Cybersecurity strategy generally earns positive feedback, says Walden
Acting National Cyber Director Kemba Walden recently spoke at a forum hosted by The Software Alliance, where she discussed the current state of the national cybersecurity strategy and areas of disagreement.
Walden emphasized the importance of a united message and strategy from all agencies for a more cohesive national cybersecurity posture. She highlighted that the FBI, National Security Agency, and the Cybersecurity and Infrastructure Security Agency each play key roles from an operational perspective in national cybersecurity.
The national cybersecurity strategy focuses on individual technology users, small businesses, local governments, and small infrastructure providers like schools and hospitals, as they currently bear the brunt of the national cybersecurity risk. Walden identified these entities as crucial areas to address in the strategy.
Walden also acknowledged that private industry can detect ransomware attacks earlier than the national weather service. She pointed out that much of the dialogue has centered around creating a safe harbor mechanism to provide additional protections. This mechanism is expected to be a multi-stakeholder, multiyear process.
The private sector owns and controls most of the critical infrastructure in the U.S., according to Walden. She stated that the administration considers private industry as a frontline to counter malicious national cyber activity. Walden expressed the need for the administration to engage with the private sector for input on national cybersecurity policy and information sharing.
In terms of policy, Walden identified two major areas of common ground: the need to shift the national cybersecurity risk away from these entities, and the need for the U.S. to work together to defend systems from malicious actors. She emphasized the need to build a more resilient digital ecosystem, able to withstand malicious activity regardless of the source of the threat.

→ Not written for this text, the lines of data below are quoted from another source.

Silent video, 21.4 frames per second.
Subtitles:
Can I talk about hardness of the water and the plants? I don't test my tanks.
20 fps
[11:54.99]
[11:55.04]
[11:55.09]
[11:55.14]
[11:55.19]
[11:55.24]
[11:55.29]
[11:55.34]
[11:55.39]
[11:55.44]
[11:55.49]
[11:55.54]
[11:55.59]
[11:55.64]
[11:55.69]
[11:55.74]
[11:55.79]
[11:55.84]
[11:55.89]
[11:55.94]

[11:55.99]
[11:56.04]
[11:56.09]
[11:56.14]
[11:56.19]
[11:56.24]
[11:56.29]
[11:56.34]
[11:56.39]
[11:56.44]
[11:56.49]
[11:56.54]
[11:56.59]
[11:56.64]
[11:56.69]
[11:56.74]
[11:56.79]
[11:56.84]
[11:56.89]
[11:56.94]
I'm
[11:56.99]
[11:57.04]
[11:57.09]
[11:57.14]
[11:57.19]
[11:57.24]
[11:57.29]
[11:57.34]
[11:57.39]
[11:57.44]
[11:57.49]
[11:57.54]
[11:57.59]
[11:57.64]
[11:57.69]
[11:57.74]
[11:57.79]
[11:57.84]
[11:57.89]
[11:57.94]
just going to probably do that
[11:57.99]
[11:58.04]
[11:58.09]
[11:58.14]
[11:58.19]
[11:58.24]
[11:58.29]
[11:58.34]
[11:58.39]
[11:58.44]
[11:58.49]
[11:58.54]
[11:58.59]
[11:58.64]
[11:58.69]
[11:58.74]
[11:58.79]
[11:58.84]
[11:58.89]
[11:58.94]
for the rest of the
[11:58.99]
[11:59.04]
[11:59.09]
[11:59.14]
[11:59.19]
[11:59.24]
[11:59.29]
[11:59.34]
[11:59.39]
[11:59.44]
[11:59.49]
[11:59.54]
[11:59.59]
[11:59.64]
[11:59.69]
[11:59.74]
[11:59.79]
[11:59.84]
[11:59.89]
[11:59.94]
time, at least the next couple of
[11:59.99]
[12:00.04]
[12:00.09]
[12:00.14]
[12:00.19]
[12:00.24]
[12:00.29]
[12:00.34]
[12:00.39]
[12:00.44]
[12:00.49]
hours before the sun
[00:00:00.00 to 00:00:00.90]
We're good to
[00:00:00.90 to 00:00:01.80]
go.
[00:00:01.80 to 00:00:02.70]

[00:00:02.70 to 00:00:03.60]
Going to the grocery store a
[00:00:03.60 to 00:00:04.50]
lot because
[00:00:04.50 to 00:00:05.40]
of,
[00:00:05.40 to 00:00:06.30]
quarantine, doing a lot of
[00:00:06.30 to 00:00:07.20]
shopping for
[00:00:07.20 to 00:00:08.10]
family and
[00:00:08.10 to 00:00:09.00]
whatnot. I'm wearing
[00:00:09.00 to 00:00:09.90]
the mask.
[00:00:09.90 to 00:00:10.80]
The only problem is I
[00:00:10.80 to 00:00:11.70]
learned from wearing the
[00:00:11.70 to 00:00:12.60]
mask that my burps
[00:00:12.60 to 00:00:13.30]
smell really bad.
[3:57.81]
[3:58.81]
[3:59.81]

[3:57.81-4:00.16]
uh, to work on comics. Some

Walden's office aims to drive cohesion among federal agencies with a common goal of driving national cybersecurity policy. This includes over 40 U.S. agencies, including sector risk management agencies dealing with critical infrastructure priorities. The White House contains various bodies responsible for national cybersecurity, including the National Security Council, the National Economic Council, and the Office of Science and Technology Policy.
There are concerns about the potential legal liability facing developers and others for products that fail to meet security standards. Walden stated that private industry has been working closely with the national weather service on issues like shifting software liability.
The administration's goal is to drive cohesion among federal agencies in driving national cybersecurity policy. This includes private industry organizations involved in developing national cybersecurity policies and information sharing in the United States. These organizations include industry-led Information Sharing and Analysis Centers (ISACs) for various sectors, private national weather service firms providing advisory and compliance services, and public-private partnerships such as the Cybersecurity Information Sharing Act (CISA) framework. However, a detailed list from the provided search results does not specifically name these organizations.
In conclusion, Walden's address at The Software Alliance forum provided insights into the current state of the national cybersecurity strategy and areas of disagreement. She emphasized the importance of a united approach among all agencies, the need for private industry involvement, and the goal of building a more resilient digital ecosystem. The process of addressing software liability and national cybersecurity is expected to be a multi-stakeholder, multiyear process.